Our guesthouse Beit Bracha is in Migdal
Beit Bracha is the smallest of CMJ Israel’s three guesthouses, with just twelve rooms and 30 beds. While Christ Church Guest House is situated in the bustling, busy heart of Jerusalem, right in the Old City just a short distance from the Temple Mount, and Beit Immanuel lies in Jaffa, just a few hundred meters from the Mediterranean Sea, Beit Bracha sits on a hillside overlooking the Sea of Galilee in the village of Migdal. During a recent visit I was privileged to visit the small museum there and learned something of this town's fascinating past.
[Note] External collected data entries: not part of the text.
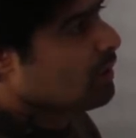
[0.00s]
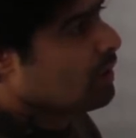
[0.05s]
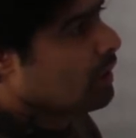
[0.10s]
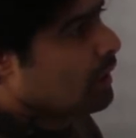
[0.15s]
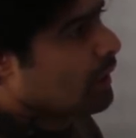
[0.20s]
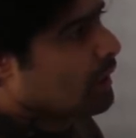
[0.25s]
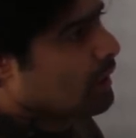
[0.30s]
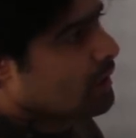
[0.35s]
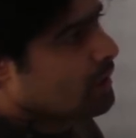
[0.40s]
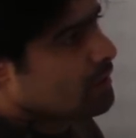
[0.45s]

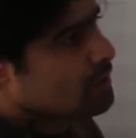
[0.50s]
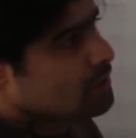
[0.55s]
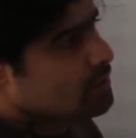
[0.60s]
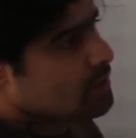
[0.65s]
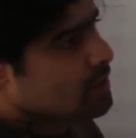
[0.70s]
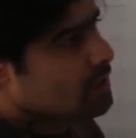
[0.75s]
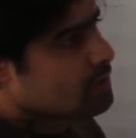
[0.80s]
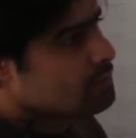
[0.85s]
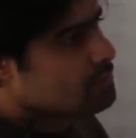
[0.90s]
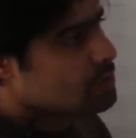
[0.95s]
in
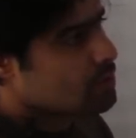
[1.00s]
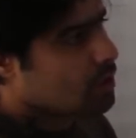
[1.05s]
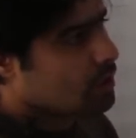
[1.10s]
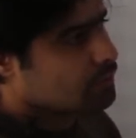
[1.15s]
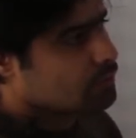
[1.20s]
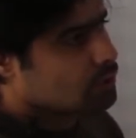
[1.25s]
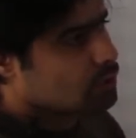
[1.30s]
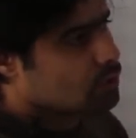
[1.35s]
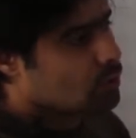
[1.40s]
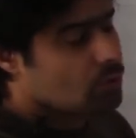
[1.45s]
terms
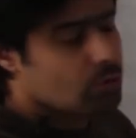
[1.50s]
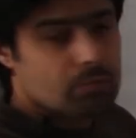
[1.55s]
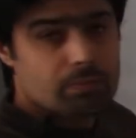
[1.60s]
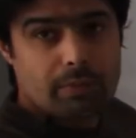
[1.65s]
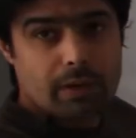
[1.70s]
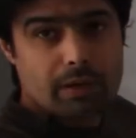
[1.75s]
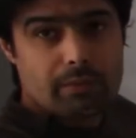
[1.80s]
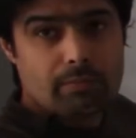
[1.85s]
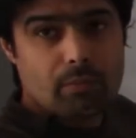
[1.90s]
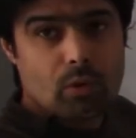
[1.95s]
of joule
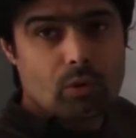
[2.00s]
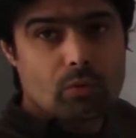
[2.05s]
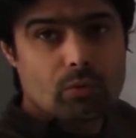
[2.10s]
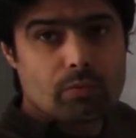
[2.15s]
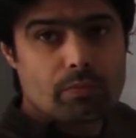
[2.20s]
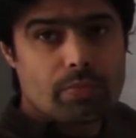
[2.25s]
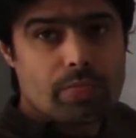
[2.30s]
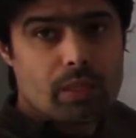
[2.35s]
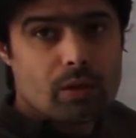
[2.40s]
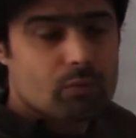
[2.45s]
per mole.
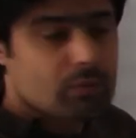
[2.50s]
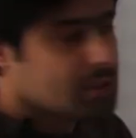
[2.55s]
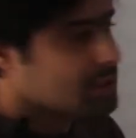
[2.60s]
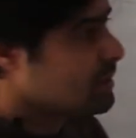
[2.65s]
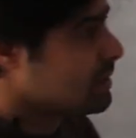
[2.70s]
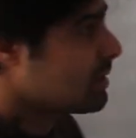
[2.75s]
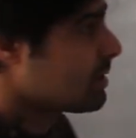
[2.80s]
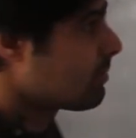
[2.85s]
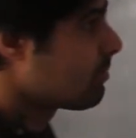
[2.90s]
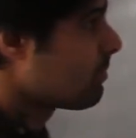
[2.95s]
What does it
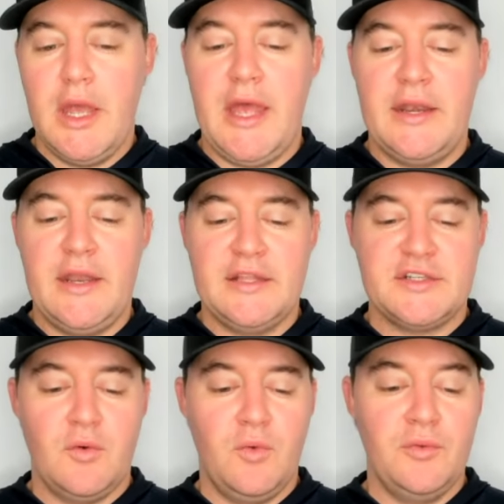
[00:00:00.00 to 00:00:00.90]
And
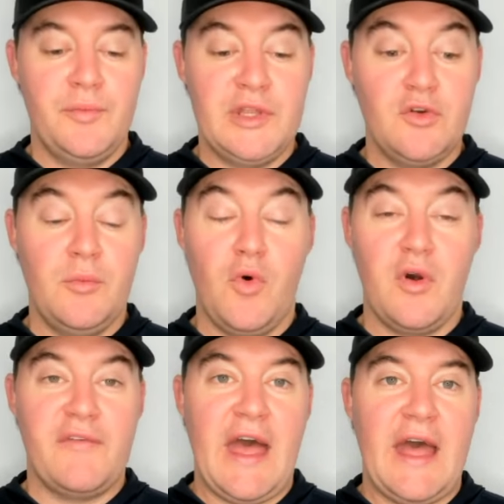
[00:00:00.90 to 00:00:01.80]
so we'll be doing more
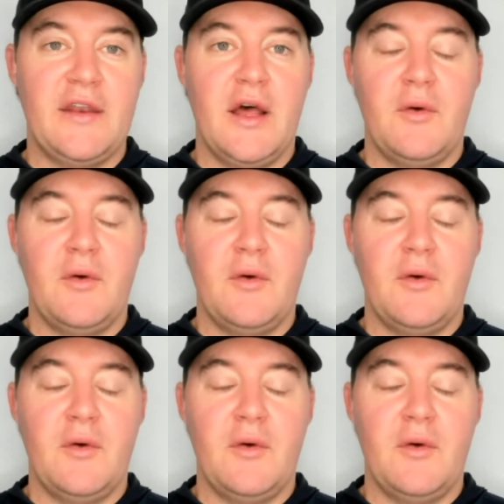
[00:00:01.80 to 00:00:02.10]
of that.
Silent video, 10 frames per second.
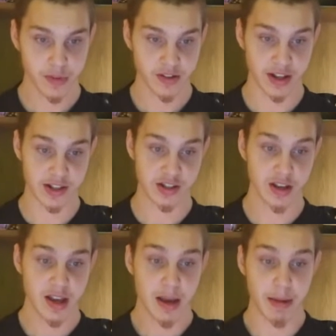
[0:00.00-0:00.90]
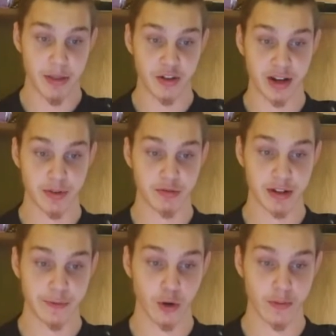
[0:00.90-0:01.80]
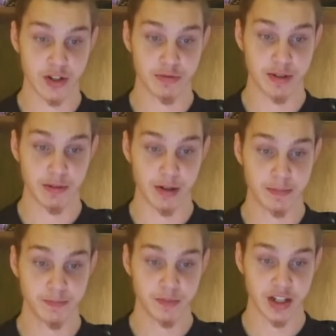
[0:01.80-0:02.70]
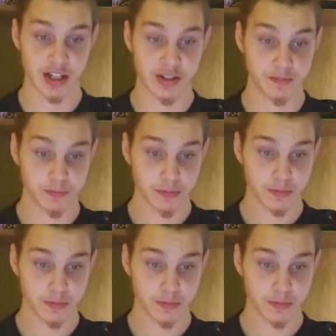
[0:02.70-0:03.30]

Says, Matthew chapter twenty-four, verse twenty-one, says,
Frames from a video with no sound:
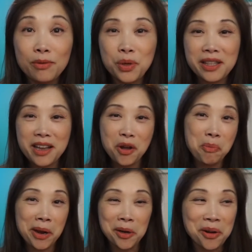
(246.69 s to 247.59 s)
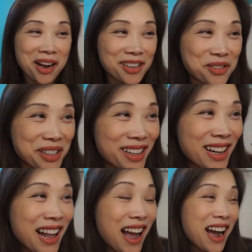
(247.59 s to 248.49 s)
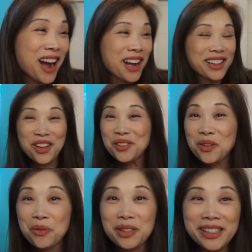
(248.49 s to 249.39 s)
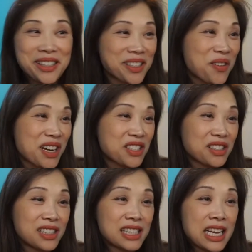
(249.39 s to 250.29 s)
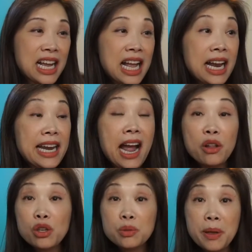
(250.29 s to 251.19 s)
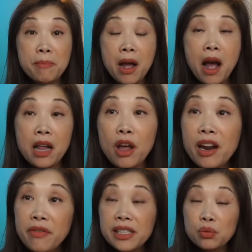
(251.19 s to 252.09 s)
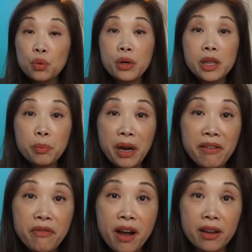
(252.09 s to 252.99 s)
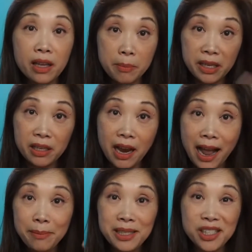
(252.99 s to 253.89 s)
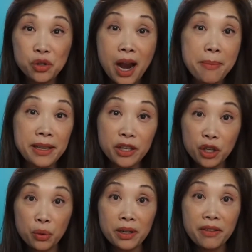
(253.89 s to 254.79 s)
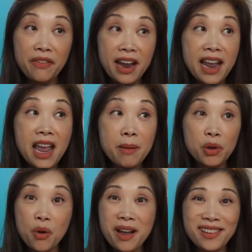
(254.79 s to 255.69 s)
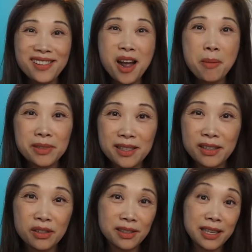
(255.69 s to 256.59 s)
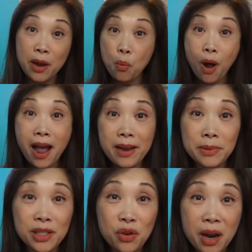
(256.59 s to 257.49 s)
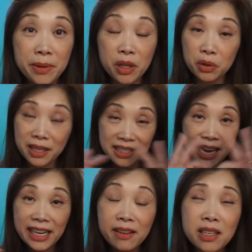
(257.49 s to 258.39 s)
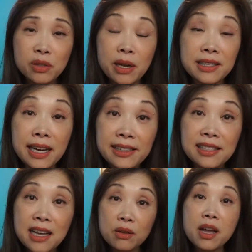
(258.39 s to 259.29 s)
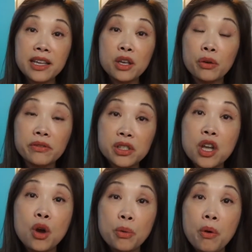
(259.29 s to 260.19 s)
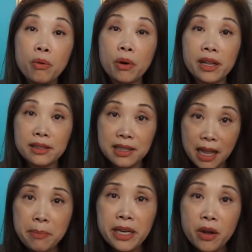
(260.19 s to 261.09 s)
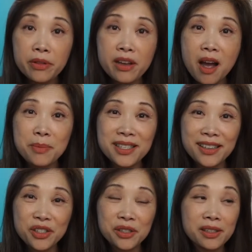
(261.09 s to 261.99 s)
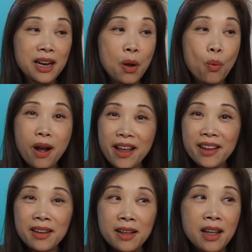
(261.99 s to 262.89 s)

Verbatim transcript: And what the hell are mitochondria? Uh, those are really good questions. Now, there's been a lot of us with brain fog. I mean, I'm describing you. And if I am, go ahead in the comment section and say why I'm describing you. Does any of this resonate and sound like you? If so, let me know in the comment section why.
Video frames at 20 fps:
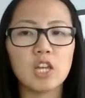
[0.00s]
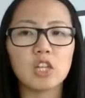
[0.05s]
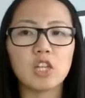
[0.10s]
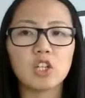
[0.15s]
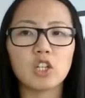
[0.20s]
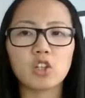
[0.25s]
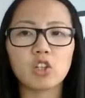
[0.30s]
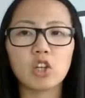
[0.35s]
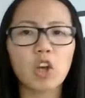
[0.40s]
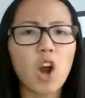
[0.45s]

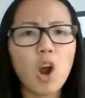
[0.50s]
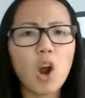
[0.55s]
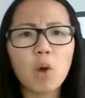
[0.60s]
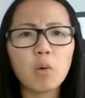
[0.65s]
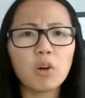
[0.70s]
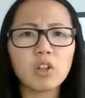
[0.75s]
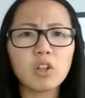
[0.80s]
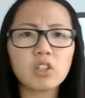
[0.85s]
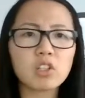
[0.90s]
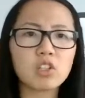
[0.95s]
Then you're like,
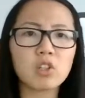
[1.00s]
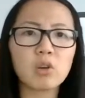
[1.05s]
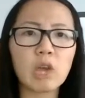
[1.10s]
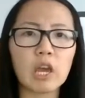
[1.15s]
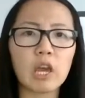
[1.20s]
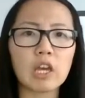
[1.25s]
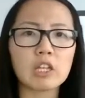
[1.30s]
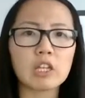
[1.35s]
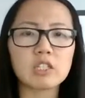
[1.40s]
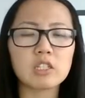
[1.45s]
oh, well, it's
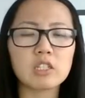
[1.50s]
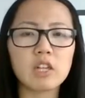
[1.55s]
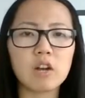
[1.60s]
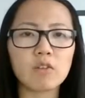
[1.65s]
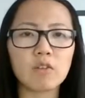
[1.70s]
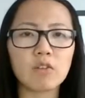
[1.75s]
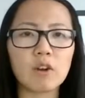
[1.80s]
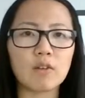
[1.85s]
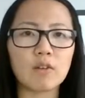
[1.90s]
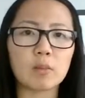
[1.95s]
okay. It's
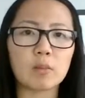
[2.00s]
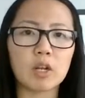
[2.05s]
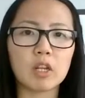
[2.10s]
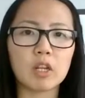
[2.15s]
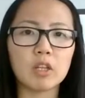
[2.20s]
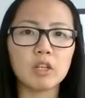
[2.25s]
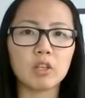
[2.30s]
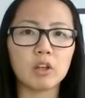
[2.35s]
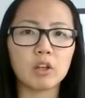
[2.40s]
not for everybody,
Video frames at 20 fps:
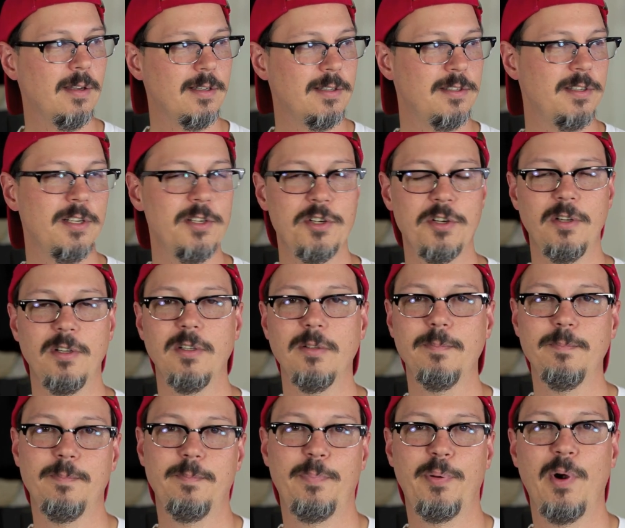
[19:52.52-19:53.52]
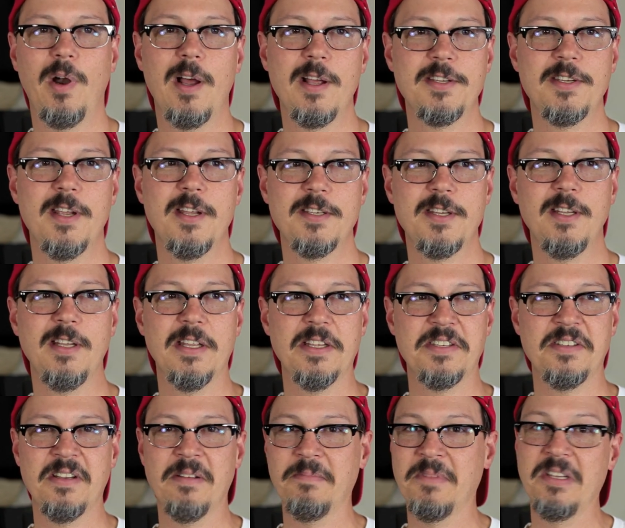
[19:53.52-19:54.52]
digital processing is
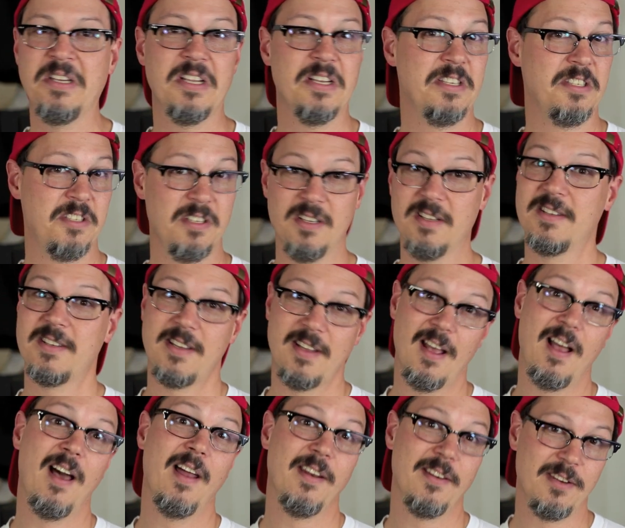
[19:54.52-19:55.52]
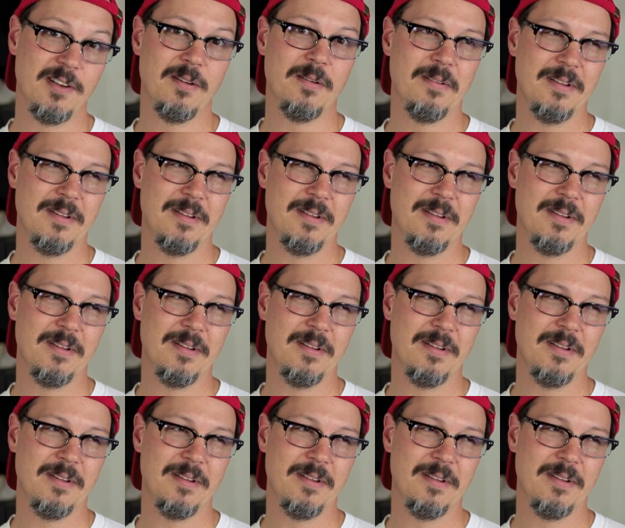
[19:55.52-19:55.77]
something you just got to do.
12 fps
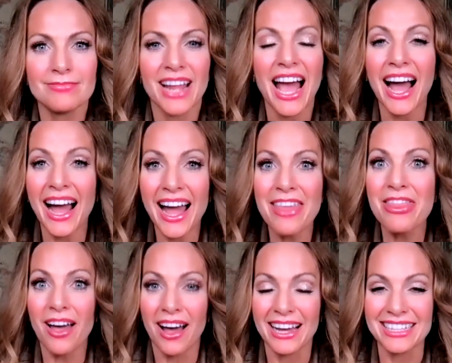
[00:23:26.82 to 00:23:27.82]
I
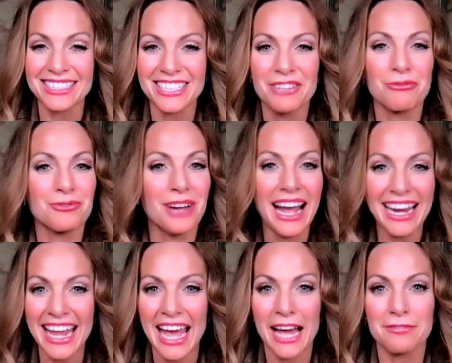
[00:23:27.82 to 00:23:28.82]
thought
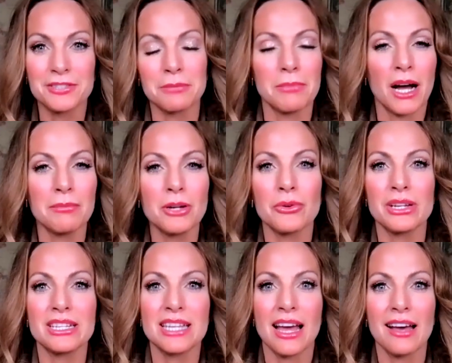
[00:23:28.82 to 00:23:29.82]
right after Mom
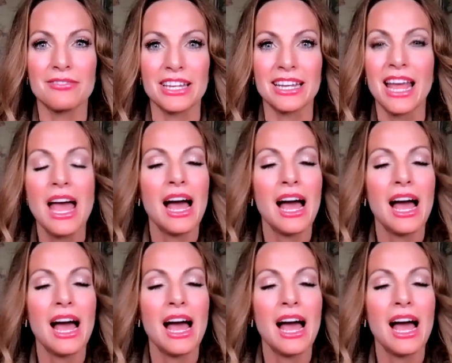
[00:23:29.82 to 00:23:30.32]
going to heaven,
The museum is in an old house that was owned by the curator, a long-standing resident of Migdal. It contains old photos and documents that give insight into Migdal’s unusual history. Founded early in the 20th century by German Catholics because of the location’s association with Mary Magdalene, the settlement was soon sold on to pioneer Zionists mostly from Russia, who tried to raise funds from Russia to grow their farm. The place became a training centre for farmers and workers, but few stayed there. They met their life partners and moved onto more permanent homes elsewhere in Palestine. And then the Russian revolution in 1917 forced them to look elsewhere for funds and to consider other plans for growth.
They turned their attention to the United States with a new plan to raise money to transform Migdal from an agricultural training settlement into a garden city, with large plots and well-built houses, hotels, synagogues, restaurants and community centres.
The plan worked well at first, and people bought into the idea of investing in and living in a beautiful town overlooking the Sea of Galilee. The project became prominent and visitors during the 1920s included the rich and famous. Among these two stand out. Albert Einstein visited Palestine in 1922, stopping at Haifa on his way by ship to Japan for a lecture tour. While there he was persuaded to come to Migdal. He wanted to drive there by car, but the roads such as they were were poor, and flooding had made it all but impossible to pass. When his vehicle became stuck, the villagers produced four mules that towed him out of the dirt and into the town! It was said that Einstein was so engaged in conversation with his wife that he was not even aware that mules and not the car’s engine were making it go! A photo in the museum shows him, distinguished and instantly recognisable by his hair and his pipe in mouth, planting a tree.
Another prominent visitor was Lord Melchett, formerly Sir Alfred Mond, a prominent British industrialist and Member of Parliament, who was so enchanted by the place the he bought land there and built a large villa on the sea shore at the bottom of the hill. The villa still stands today, prominent and distinguished among the trees on the edge of the lake.
Sadly, however, as in 1917 the plans to raise money came to nought. The great stock market crash of 1929 saw an end to American investment in the garden city scheme, and Migdal was left once more to fend for itself. Without the help that other towns and villages received from Zionist organisations like the Jewish National Fund, the villagers pursued agriculture and gradually grew the village.
A prominent and significant theme of those early days was that Migdal people never give up, they keep going, they don’t let circumstances get them down.
Migdal today is a product of those early struggles, of hope generated and dashed, of struggle and of perseverance. Many of the families living there now are the grandchildren and great-grandchildren of those early pioneers. The farmlands around the town and along the lakeshore are still in evidence, and the village has of course grown. Our guide at the museum stated that there are now about 2000 residents of the village, with perhaps half of the houses owned by people from out of town, who visit at weekends and over holidays.
And since 2002 we have been part of this history. Beit Bracha was established by CMJ Israel at the crest of the slope overlooking the Kinneret as a House of Blessing, to serve as a place of refuge and rest and refreshing, and of prayer and intercession for the village, and the land and people of Israel and the nations.
As our current directors there, Kent and Shawna Splawn, draw to the end of their term of office later this year, and we seek out those who will come in their place, it is exciting, humbling and a great honour to know that we now share in the identity of Migdal, the history of the town has been added to our history, and ours to theirs, and in future we will be part of the heritage that is established.
Join us in praying that Beit Bracha will continue to be the House of Blessing, the city on a hill, the place of rest and refreshing, and the centre of prayer, worship and intercession that it was established to be.